The recent loan mela, which was pitched as a solution to improve credit flow to retail borrowers and small enterprises, could make only a marginal difference to credit uptake from the preceding fortnight, two senior bankers with large public sector lenders said. The Reserve Bank of India (RBI) is yet to release credit data for the period.
The loan mela was conducted by various public sector banks during 1-9 October across 250 districts to meet demand during the festival period. This was part of a series of measures by the government to boost demand, amid concerns of falling GDP growth. However, according to the bankers cited above, who spoke on condition of anonymity, early data trends indicate only a minor uptick in credit offtake from the corresponding period a year ago.
According to RBI data, non-food credit growth during the fortnight ending 27 September slowed to 8.7% year-on-year (y-o-y). Data for the period covering the loan mela is not available yet. The finance ministry has said that banks disbursed ₹81,781 crore loans during the mela, but the bankers cited above said this includes many loans sanctioned earlier, but disbursed during the mela.
“Around ₹55,000 crore of disbursals were from sanctions during the outreach programme and the rest were from loan approved prior to that,” the first banker said. He added that there is typically a delay between sanctioning and disbursement to a customer’s account.
The net increase in outstanding non-food credit between the fortnights ended 13 September and 27 September was ₹64,303.8 crore, according to RBI data. However, since RBI’s outstanding bank credit data is net of repayments by borrowers, the absolute number is not comparable with the disbursement data provided by the finance ministry.

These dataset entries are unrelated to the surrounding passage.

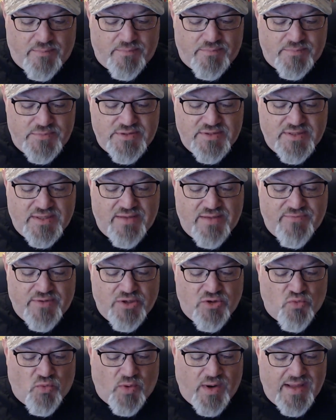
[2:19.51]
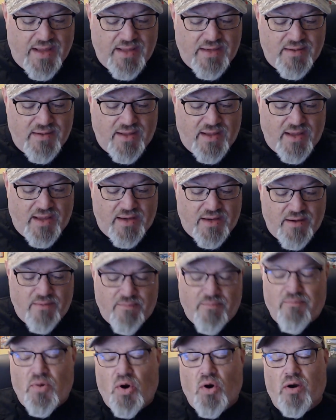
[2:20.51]
Stephen Grant, and
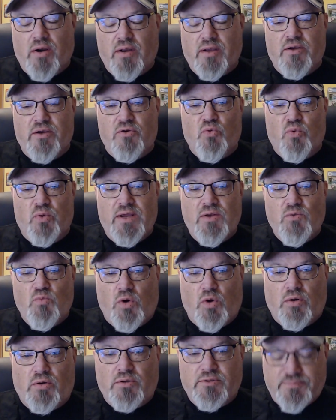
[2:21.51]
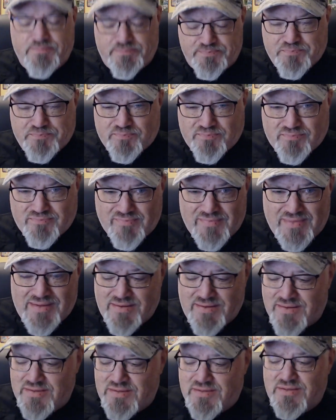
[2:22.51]
Mark Greenwald.
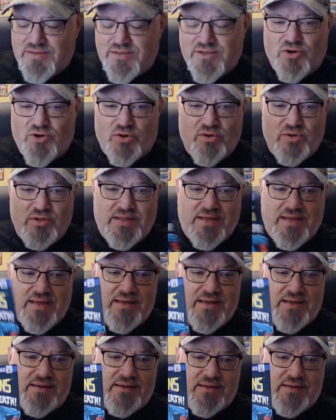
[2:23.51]
This is early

Loan melas have often been used to push credit and increase consumption. Under the latest scheme, 400 districts (250 in phase one and 150 in phase two) in the country were divided among banks where they would lead the initiative. While every lender could participate in all of these districts, the specific lead bank was in charge of the overall campaign, logistics and management for those districts.
Typically, a loan mela starts around 9am, in which outdoor stalls are set up by various banks in various locations and are sometimes kept open even till midnight, depending on customer footfalls. Moreover, entertainment programmes were also organized to woo people to the mela.
“During this period, new products were introduced, vehicle dealers tied up for festive discounts and real estate builders gave discounts because of the huge inventory they are sitting on,” the second banker said.
The second phase of the loan mela starts on 21 October.
Both bankers said there was product-specific targeting of customers in all districts under this programme.